Required work -
Your answer must be the records below repeated word for word, with no pictures in it.

Input material -

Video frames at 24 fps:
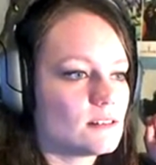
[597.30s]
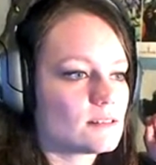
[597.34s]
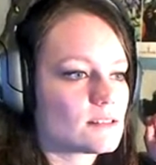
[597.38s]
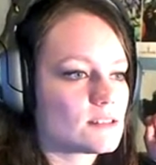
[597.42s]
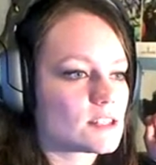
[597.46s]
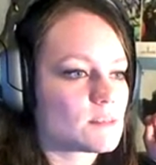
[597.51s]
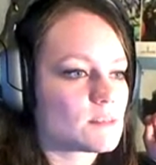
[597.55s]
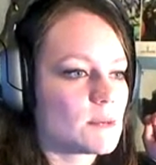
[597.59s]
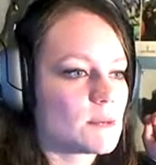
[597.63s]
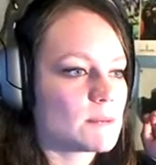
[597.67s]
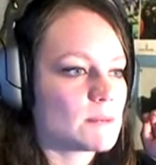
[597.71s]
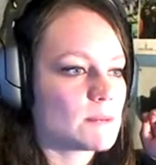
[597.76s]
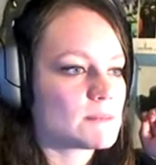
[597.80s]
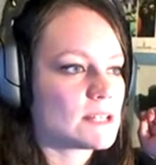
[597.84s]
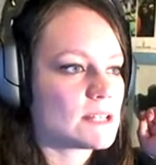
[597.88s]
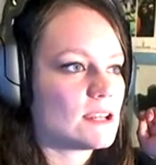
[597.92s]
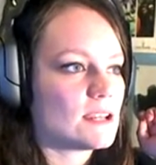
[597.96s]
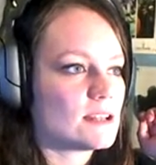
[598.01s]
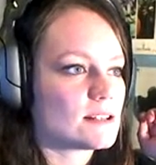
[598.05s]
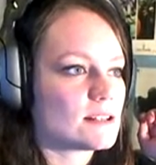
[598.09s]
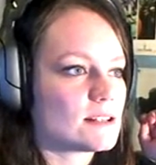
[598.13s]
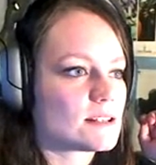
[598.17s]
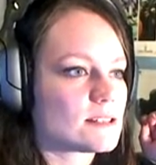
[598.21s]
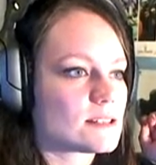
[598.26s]
System
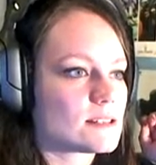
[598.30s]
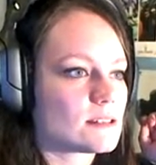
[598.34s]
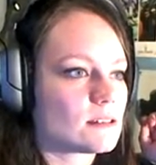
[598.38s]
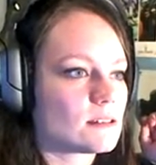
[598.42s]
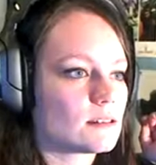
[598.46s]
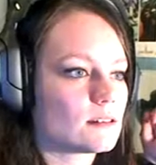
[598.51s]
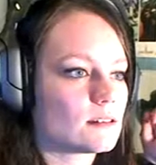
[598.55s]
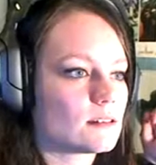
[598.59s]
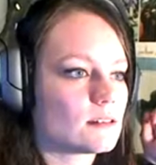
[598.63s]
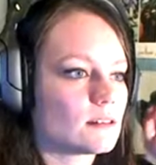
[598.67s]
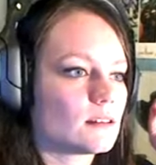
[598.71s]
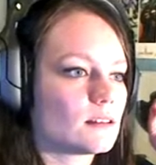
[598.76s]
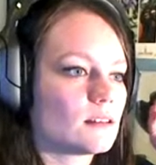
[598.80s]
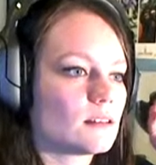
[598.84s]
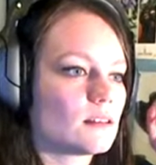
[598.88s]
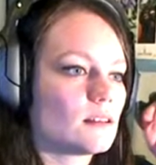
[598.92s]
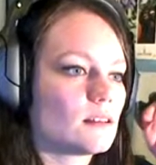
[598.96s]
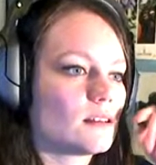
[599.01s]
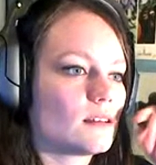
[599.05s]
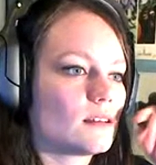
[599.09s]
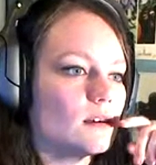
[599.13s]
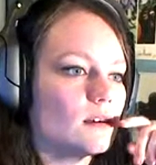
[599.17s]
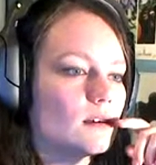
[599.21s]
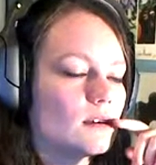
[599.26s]
updates.
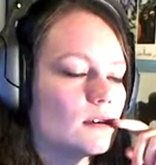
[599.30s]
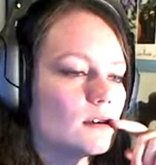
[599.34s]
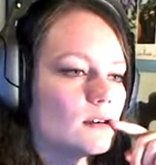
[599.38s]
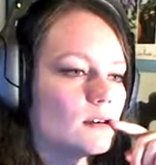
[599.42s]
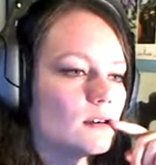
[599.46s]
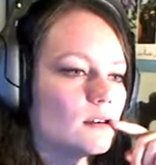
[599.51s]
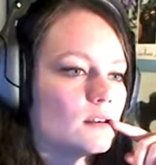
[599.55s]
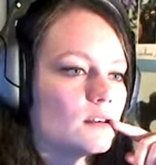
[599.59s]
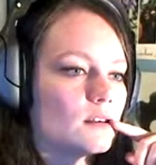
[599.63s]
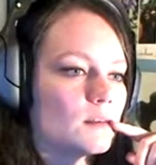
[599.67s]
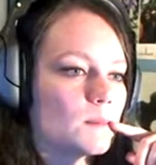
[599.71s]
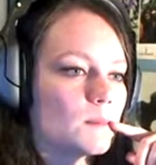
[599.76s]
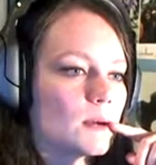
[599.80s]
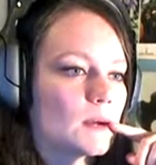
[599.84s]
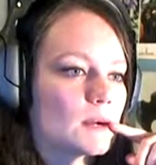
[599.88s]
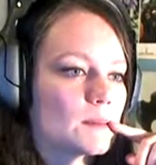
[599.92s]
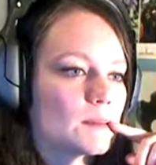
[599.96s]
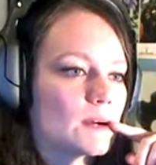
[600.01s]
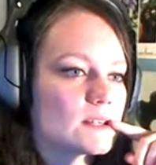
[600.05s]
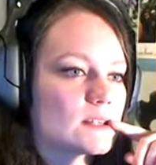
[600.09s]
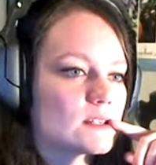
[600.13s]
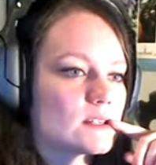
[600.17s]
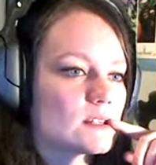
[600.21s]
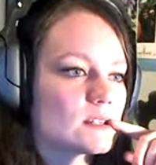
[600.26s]
Uh,
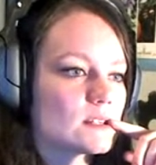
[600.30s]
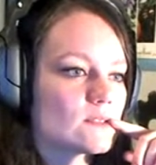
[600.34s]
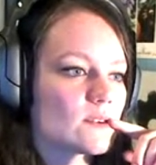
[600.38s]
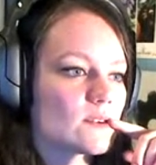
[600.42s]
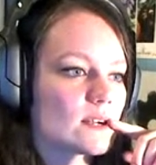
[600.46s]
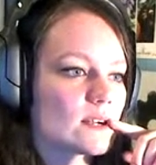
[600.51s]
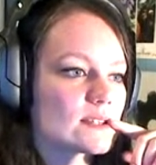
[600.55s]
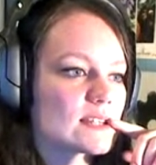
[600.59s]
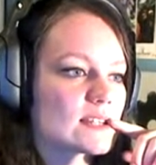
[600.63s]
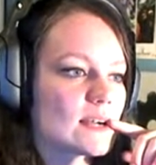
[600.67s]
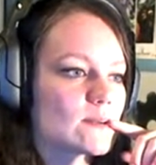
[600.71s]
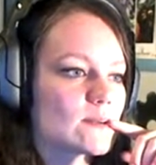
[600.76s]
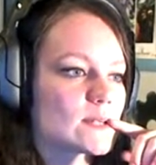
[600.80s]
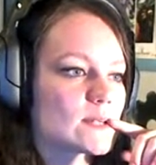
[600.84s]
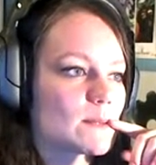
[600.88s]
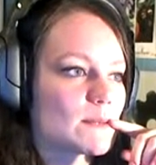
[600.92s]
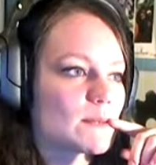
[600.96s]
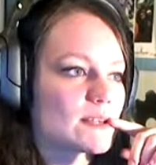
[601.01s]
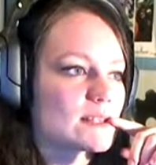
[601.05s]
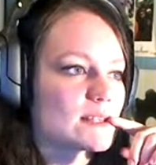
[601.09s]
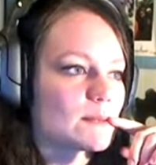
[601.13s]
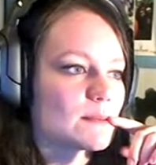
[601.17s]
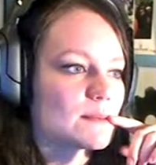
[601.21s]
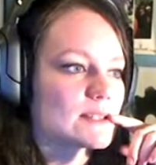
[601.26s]
black bosses, fail safe,
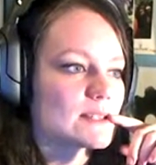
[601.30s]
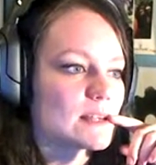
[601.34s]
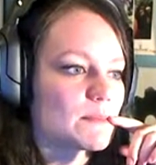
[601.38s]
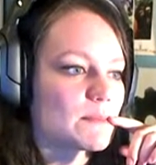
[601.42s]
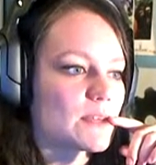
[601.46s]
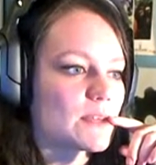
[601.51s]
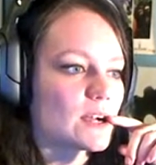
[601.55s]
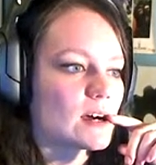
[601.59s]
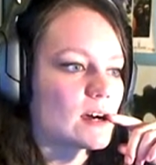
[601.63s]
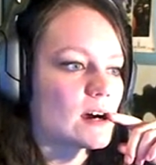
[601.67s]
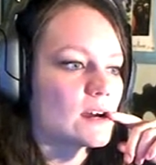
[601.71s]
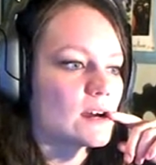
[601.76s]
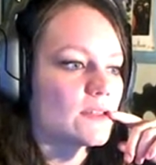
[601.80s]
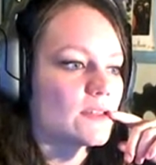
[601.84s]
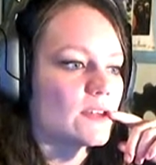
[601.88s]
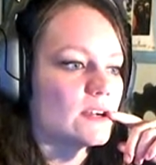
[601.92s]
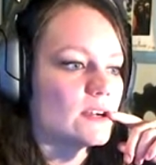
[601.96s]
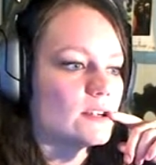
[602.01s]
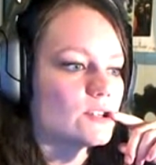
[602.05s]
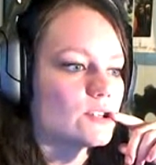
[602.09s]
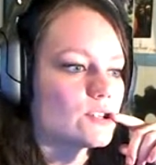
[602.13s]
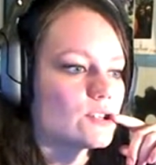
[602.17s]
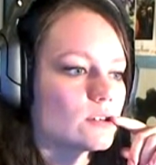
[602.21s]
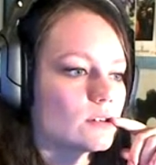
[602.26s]
something, something, something.
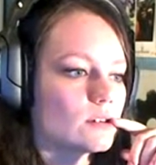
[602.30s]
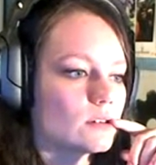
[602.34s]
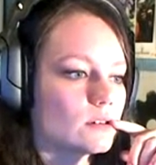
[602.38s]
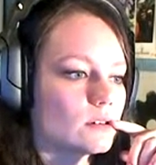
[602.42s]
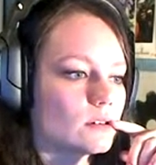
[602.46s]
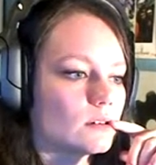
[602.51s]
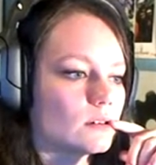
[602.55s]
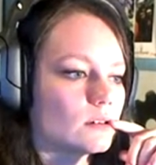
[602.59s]
Carthage.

Response box -
Video frames at 24 fps:
[597.30s]
[597.34s]
[597.38s]
[597.42s]
[597.46s]
[597.51s]
[597.55s]
[597.59s]
[597.63s]
[597.67s]
[597.71s]
[597.76s]
[597.80s]
[597.84s]
[597.88s]
[597.92s]
[597.96s]
[598.01s]
[598.05s]
[598.09s]
[598.13s]
[598.17s]
[598.21s]
[598.26s]
System
[598.30s]
[598.34s]
[598.38s]
[598.42s]
[598.46s]
[598.51s]
[598.55s]
[598.59s]
[598.63s]
[598.67s]
[598.71s]
[598.76s]
[598.80s]
[598.84s]
[598.88s]
[598.92s]
[598.96s]
[599.01s]
[599.05s]
[599.09s]
[599.13s]
[599.17s]
[599.21s]
[599.26s]
updates.
[599.30s]
[599.34s]
[599.38s]
[599.42s]
[599.46s]
[599.51s]
[599.55s]
[599.59s]
[599.63s]
[599.67s]
[599.71s]
[599.76s]
[599.80s]
[599.84s]
[599.88s]
[599.92s]
[599.96s]
[600.01s]
[600.05s]
[600.09s]
[600.13s]
[600.17s]
[600.21s]
[600.26s]
Uh,
[600.30s]
[600.34s]
[600.38s]
[600.42s]
[600.46s]
[600.51s]
[600.55s]
[600.59s]
[600.63s]
[600.67s]
[600.71s]
[600.76s]
[600.80s]
[600.84s]
[600.88s]
[600.92s]
[600.96s]
[601.01s]
[601.05s]
[601.09s]
[601.13s]
[601.17s]
[601.21s]
[601.26s]
black bosses, fail safe,
[601.30s]
[601.34s]
[601.38s]
[601.42s]
[601.46s]
[601.51s]
[601.55s]
[601.59s]
[601.63s]
[601.67s]
[601.71s]
[601.76s]
[601.80s]
[601.84s]
[601.88s]
[601.92s]
[601.96s]
[602.01s]
[602.05s]
[602.09s]
[602.13s]
[602.17s]
[602.21s]
[602.26s]
something, something, something.
[602.30s]
[602.34s]
[602.38s]
[602.42s]
[602.46s]
[602.51s]
[602.55s]
[602.59s]
Carthage.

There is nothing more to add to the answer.